• _Try it_:
What appears from the first line of the records below through the line containing "Transcript, with fillers: down." must be reproduced verbatim.

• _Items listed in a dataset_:

★ ★ ★ ★

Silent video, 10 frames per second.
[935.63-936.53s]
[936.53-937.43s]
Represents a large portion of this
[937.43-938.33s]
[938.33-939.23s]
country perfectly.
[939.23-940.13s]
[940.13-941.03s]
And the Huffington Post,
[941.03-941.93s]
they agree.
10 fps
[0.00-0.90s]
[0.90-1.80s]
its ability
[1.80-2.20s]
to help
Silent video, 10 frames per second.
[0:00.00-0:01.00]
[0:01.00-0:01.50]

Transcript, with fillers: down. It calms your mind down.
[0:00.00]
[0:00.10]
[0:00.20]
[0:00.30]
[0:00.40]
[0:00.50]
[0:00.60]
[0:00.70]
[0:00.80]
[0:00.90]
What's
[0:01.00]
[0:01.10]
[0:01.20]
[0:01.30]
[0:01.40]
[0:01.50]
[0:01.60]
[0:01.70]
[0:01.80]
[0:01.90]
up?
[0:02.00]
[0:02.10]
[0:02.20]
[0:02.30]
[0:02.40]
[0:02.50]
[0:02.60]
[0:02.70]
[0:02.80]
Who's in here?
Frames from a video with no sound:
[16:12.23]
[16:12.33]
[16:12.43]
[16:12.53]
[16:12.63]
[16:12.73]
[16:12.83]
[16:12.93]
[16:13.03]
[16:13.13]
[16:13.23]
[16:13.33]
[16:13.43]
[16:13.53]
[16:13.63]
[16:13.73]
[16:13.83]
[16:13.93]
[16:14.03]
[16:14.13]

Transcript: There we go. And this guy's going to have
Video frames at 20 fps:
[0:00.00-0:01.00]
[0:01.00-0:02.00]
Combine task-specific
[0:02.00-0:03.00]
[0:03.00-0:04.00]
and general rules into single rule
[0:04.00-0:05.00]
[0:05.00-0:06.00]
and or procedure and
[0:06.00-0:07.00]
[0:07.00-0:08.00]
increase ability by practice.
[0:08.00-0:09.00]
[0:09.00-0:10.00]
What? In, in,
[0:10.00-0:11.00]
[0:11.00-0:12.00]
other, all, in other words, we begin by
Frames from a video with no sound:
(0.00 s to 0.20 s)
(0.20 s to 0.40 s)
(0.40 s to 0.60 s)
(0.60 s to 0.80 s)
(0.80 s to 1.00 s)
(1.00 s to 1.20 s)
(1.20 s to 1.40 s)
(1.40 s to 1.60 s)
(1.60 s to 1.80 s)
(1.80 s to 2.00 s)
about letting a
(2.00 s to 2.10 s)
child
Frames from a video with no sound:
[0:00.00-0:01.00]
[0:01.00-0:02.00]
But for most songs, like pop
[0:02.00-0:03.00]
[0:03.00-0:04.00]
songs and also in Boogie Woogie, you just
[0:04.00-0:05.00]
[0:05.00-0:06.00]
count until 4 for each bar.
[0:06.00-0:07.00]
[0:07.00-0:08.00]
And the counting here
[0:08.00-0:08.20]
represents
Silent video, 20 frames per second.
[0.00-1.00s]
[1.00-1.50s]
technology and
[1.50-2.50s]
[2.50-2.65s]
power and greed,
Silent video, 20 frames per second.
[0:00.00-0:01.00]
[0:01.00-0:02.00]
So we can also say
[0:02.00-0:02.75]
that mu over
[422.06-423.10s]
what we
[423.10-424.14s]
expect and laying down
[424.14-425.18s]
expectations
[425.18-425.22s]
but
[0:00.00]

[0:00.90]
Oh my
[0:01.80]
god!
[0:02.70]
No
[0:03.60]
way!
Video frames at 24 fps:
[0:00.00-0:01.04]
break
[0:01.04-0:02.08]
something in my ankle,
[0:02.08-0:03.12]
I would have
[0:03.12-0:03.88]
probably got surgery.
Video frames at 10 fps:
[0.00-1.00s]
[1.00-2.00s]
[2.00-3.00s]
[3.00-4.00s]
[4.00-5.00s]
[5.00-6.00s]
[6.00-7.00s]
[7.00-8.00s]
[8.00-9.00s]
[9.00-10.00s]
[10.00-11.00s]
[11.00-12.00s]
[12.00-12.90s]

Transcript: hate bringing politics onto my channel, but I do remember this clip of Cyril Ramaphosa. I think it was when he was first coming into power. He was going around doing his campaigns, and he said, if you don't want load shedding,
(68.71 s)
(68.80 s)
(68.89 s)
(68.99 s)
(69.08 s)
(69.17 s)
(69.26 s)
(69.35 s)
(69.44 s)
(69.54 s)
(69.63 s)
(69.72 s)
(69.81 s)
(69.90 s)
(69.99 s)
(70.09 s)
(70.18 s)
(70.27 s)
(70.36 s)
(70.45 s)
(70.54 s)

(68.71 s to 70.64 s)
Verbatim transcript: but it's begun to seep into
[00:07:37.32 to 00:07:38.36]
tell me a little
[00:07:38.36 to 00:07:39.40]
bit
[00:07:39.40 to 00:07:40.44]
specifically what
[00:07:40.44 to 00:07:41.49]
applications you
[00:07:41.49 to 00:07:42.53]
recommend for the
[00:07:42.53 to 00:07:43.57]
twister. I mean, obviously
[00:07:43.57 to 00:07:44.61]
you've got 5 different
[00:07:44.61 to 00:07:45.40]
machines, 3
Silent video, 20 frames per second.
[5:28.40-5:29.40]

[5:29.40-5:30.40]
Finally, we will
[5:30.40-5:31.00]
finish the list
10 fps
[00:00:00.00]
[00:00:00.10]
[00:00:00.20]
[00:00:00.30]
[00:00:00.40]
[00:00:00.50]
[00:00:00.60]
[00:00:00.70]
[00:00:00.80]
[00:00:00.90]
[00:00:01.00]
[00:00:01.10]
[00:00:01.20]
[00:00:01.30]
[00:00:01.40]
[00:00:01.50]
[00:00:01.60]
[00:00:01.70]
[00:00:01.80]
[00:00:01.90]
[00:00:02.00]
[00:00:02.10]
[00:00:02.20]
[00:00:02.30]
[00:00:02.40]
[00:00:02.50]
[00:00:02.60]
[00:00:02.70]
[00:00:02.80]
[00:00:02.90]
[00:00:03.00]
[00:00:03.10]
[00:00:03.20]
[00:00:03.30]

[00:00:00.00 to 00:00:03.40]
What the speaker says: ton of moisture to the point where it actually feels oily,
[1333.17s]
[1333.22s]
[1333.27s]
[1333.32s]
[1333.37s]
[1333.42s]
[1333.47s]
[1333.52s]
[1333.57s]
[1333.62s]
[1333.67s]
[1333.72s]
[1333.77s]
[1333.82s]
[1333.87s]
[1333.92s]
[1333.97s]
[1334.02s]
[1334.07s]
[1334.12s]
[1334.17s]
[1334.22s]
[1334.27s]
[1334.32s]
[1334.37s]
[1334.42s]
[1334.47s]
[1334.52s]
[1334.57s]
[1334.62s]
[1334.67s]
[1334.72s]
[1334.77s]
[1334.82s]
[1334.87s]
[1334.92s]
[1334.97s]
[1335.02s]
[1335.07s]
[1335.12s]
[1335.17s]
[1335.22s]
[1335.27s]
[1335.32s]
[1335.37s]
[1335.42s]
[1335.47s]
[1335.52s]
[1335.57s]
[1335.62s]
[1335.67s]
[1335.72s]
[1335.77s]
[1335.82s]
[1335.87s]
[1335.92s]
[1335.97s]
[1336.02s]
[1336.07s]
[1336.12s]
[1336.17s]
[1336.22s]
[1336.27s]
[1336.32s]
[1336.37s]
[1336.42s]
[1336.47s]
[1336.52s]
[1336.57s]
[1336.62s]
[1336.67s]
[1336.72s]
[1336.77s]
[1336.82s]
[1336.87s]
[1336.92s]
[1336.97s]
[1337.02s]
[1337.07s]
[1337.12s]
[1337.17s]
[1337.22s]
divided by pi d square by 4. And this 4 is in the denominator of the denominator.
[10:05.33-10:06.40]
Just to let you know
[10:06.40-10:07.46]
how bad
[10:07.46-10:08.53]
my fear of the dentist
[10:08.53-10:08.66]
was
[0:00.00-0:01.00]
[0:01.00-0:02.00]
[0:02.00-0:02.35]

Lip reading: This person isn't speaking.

★ ★ ★ ★

• _Task result_:
Silent video, 10 frames per second.
[935.63-936.53s]
[936.53-937.43s]
Represents a large portion of this
[937.43-938.33s]
[938.33-939.23s]
country perfectly.
[939.23-940.13s]
[940.13-941.03s]
And the Huffington Post,
[941.03-941.93s]
they agree.
10 fps
[0.00-0.90s]
[0.90-1.80s]
its ability
[1.80-2.20s]
to help
Silent video, 10 frames per second.
[0:00.00-0:01.00]
[0:01.00-0:01.50]

Transcript, with fillers: down. It calms your mind down.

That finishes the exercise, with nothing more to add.